Customer expectations have reset
Policyholders, both commercial and personal, expect instant quotes, mobile self-service, e-signatures, real-time policy changes, and proactive notifications. The bar is set by retail and banking apps, and the winners in insurance mirror that speed and simplicity.
Competition is coming from all sides
Direct-to-consumer brands, embedded partnerships, and digital-first MGAs compress margins and raise the UX bar. Incumbents need to iterate products faster, launch in new channels, and remove friction from every step of the journey.
Risk, regulation, and fraud evolve constantly
Privacy, financial crime, sanctions, solvency, model risk management—compliance never stands still. Digital operations make it easier to introduce new controls, keep auditable trails, and ensure the right data is used in the right way with policy-as-code.
AI and automation change the economics
With machine learning, robotic process automation, and responsible generative AI, carriers augment underwriting, triage and resolve claims faster, and surface insights from unstructured documents and conversations—raising productivity without sacrificing accuracy.
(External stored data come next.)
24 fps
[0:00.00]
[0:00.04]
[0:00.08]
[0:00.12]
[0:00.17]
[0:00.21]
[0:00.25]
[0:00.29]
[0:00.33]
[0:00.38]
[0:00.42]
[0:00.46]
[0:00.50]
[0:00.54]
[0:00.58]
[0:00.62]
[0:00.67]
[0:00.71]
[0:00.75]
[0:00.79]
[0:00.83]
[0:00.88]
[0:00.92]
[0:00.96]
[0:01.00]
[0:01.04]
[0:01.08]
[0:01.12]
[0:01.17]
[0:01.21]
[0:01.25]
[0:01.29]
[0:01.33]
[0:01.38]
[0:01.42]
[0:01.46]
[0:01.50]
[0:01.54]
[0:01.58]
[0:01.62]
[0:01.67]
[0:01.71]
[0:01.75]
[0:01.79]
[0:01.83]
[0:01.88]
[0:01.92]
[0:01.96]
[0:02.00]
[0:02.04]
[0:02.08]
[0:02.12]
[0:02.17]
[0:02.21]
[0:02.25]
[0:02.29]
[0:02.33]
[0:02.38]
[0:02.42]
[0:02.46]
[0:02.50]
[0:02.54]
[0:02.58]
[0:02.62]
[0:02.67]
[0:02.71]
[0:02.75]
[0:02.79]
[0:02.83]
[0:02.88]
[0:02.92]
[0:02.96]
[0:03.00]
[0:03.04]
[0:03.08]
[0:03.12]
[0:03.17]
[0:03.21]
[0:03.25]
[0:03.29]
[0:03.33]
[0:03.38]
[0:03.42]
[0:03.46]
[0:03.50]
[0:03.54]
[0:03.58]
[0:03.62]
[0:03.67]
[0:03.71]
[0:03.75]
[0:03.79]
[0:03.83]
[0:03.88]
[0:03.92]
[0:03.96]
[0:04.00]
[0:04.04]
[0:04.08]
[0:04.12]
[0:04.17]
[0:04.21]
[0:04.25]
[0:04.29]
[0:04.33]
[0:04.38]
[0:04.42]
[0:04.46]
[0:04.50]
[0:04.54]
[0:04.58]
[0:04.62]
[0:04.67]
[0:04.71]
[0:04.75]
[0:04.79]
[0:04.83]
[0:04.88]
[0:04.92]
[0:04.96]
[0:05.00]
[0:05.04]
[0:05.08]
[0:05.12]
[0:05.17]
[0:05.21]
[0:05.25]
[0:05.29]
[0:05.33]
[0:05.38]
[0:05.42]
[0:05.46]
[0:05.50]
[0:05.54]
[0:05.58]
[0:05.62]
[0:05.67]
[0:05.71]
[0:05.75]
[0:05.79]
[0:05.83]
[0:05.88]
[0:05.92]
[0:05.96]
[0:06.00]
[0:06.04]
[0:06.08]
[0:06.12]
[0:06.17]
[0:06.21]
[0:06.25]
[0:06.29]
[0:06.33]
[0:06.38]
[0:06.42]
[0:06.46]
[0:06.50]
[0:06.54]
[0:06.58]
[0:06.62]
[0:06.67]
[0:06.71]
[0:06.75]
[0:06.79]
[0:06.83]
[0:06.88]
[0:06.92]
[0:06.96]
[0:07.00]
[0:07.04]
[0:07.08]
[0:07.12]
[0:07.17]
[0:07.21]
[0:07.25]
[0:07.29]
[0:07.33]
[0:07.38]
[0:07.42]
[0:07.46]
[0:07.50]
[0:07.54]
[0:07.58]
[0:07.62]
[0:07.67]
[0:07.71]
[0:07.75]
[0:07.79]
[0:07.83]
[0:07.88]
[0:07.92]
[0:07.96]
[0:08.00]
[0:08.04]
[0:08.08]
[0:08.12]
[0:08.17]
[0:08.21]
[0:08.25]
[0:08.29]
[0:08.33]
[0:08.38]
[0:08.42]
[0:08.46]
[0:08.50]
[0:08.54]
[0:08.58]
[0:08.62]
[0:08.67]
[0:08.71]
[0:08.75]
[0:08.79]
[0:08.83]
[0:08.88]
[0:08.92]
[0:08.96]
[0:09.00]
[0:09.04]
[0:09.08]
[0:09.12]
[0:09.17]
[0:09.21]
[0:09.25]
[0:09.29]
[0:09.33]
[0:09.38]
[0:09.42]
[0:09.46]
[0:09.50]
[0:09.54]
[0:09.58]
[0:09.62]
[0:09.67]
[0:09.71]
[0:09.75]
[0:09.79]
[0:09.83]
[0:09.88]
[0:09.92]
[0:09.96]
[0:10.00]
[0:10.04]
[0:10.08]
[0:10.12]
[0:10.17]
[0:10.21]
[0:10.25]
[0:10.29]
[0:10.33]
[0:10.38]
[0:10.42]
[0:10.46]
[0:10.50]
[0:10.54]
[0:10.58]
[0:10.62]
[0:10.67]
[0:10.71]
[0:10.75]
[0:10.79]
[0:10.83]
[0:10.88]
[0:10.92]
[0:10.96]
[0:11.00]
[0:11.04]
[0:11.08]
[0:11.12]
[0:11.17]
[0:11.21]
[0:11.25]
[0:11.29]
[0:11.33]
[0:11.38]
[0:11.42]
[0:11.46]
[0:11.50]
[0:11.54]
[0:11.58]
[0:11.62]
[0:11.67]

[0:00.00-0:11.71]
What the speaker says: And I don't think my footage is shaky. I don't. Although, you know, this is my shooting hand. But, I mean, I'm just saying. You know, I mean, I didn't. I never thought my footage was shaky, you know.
Learn how to boost productivity with insurance automation solutions
OutSystems in practice
- Building a 360° policyholder experience across channels helps carriers deliver consistent service and rich self-service: see this cross-platform digital experience.
- Modern portals meet evolving customer needs and sharpen retention: see insurance portal modernization.
Technologies leading the transformation
To provide customers with outstanding service and the full roster of digital capabilities they expect, insurers must adopt a variety of emerging technologies. These serve the front and back end of the business while providing insurers with the data they need to serve all areas of their operations.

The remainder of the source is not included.